Just calling it Open is not enough (English Version)
- Just calling it Open is not enough - Challenges of public education infrastructures and how Nostr could help
Just calling it Open is not enough - Challenges of public education infrastructures and how Nostr could help
I would like to share with you the concepts I am working on to make public education infrastructure more accessible and open with the help of Nostr. I work in the field of public education infrastructure, especially in the field of Open Educational Resources (#OER). OER are openly licensed educational materials that are provided with an open license, usually a Creative Commons license (CC-0, CC-BY, CC-BY-SA). The clear and open licensing makes it easy to adapt the learning materials to individual needs, improve them and republish them.
For many years, the development of free educational materials has been promoted on the one hand, and platforms, in particular repositories, that are intended to make these materials available have been promoted on the other. After all, these materials have to be made available somewhere so that they can be found.
However, this only works moderately well.
Challenges
After many years of funding, the simple question: "Where can I make my OER material available?" cannot be answered easily. There are services where I can upload my OER, but it then remains locked in this platform and cannot be found on other platforms. In addition, these services are often tied to specific educational contexts or only release content after a quality check. This means that simple and public sharing is not possible.
These and other challenges have their origin in the fact that service and infrastructure are mixed up unfavorably in the architecture of public education architecture. I understand infrastructure here as the provision of a public and openly accessible educational infrastructure on which data can be exchanged, i.e. provided and consumed. However, such an infrastructure does not currently exist independently of the services that are operated on it. Infrastructure operators are currently always service operators at the same time. However, as they want to have control over what exactly happens in their service (understandably), they also restrict access to their infrastructure, which leads to them replicating lock-in mechanisms of large media platforms in the small public education infrastructure.
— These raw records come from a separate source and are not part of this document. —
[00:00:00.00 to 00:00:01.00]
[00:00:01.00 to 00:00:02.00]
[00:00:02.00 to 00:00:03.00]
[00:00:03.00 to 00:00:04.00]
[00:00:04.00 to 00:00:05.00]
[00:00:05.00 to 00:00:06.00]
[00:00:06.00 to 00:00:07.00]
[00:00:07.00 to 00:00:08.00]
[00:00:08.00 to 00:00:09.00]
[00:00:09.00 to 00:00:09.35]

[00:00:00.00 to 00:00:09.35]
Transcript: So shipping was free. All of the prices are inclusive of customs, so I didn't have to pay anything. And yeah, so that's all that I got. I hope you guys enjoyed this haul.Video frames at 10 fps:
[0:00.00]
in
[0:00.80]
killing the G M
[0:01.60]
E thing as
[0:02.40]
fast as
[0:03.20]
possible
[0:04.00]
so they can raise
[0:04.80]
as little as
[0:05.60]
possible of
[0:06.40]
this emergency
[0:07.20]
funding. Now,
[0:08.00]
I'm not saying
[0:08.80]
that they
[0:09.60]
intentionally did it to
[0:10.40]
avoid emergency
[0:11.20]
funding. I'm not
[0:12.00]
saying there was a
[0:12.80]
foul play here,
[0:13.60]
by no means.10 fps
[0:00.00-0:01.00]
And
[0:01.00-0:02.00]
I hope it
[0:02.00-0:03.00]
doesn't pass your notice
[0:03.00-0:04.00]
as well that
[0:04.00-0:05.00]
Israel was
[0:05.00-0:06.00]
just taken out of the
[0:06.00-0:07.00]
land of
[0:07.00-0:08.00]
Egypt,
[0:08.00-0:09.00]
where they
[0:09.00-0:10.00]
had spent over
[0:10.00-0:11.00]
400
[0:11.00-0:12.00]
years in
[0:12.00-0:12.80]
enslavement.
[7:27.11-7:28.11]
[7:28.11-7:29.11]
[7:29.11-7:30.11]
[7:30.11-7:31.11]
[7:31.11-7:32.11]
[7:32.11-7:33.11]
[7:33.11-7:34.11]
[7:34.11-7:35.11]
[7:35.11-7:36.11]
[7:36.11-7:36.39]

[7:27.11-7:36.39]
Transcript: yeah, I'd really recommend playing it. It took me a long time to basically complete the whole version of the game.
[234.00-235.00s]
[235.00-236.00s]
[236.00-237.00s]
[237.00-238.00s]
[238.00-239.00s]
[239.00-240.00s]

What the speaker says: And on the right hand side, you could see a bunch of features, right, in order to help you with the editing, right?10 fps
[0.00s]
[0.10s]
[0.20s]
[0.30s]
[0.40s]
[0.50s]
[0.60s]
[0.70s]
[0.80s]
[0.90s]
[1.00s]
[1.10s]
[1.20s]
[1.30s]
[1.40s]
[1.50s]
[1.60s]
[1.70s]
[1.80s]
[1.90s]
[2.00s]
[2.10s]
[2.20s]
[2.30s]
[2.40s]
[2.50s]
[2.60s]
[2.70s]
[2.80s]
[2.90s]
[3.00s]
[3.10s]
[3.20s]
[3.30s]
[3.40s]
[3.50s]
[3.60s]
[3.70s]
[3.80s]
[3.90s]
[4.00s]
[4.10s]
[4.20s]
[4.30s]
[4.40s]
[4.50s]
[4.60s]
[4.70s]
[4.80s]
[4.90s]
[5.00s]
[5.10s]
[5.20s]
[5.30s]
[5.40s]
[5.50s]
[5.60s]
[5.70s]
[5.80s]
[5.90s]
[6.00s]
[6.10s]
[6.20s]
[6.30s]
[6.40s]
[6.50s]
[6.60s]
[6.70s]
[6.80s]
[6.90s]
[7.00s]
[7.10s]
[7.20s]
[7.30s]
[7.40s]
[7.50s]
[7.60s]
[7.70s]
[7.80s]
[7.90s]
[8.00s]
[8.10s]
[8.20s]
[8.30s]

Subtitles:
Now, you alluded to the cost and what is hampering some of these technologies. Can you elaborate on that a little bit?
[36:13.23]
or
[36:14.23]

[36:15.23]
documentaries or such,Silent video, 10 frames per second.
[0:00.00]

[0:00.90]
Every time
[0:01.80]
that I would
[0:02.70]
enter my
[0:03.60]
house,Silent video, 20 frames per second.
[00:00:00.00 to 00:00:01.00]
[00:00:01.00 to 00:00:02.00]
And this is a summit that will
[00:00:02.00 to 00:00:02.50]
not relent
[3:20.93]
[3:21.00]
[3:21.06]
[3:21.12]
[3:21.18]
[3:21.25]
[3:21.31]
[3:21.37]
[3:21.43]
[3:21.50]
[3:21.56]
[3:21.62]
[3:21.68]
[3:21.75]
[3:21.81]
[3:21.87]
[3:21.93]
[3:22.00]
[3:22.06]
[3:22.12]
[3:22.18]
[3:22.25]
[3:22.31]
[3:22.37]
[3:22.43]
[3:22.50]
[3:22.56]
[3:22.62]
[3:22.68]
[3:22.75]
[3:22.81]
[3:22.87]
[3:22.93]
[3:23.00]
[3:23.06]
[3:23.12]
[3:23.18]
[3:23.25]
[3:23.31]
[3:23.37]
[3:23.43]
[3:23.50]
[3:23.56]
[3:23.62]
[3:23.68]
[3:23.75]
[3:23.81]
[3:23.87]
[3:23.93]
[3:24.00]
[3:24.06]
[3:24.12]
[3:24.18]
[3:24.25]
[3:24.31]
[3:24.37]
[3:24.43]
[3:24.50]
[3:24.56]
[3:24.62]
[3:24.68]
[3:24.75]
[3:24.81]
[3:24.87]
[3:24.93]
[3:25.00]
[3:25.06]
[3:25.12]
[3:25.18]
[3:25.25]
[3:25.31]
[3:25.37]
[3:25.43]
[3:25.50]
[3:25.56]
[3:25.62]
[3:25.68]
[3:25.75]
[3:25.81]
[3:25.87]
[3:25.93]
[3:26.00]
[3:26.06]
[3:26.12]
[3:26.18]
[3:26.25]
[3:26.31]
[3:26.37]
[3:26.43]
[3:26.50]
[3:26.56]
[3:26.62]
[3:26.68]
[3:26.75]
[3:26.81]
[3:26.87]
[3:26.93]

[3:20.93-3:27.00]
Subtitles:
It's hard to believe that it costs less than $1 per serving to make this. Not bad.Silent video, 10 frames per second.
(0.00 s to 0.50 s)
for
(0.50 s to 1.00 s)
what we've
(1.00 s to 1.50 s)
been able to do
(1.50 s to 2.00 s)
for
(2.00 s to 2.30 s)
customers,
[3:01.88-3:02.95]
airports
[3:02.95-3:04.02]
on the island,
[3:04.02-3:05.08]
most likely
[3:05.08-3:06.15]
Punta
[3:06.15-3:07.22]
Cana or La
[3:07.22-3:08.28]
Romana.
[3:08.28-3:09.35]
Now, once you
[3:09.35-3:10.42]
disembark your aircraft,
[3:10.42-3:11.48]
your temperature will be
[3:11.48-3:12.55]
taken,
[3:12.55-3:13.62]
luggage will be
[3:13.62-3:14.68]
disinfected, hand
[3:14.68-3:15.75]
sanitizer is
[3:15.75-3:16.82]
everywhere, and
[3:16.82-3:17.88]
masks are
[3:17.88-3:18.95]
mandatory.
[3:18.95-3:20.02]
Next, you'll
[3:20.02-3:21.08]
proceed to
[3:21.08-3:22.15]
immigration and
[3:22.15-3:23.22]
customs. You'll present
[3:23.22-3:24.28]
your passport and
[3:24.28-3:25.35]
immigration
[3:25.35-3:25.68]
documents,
It's a bit like every car manufacturer building the roads for their cars at the same time. But only for their cars.
Using a few examples of services that existing platforms offer on their infrastructures, I would like to highlight the challenges that I see in the current architectural concept:
-
Upload of educational material
-
Curation: compilation of lists, annotation with metadata
-
Crawling, indexing and searching
-
Cross-platform collaboration in communities -> example: quality assurance (whatever that means exactly)
-
AI services -> Example: AI-generated metadata for educational material
Material upload
The "material upload" service or the sharing of a link to educational material is provided by various OER platforms (wirlernenonline.de, oersi.org, mundo.schule).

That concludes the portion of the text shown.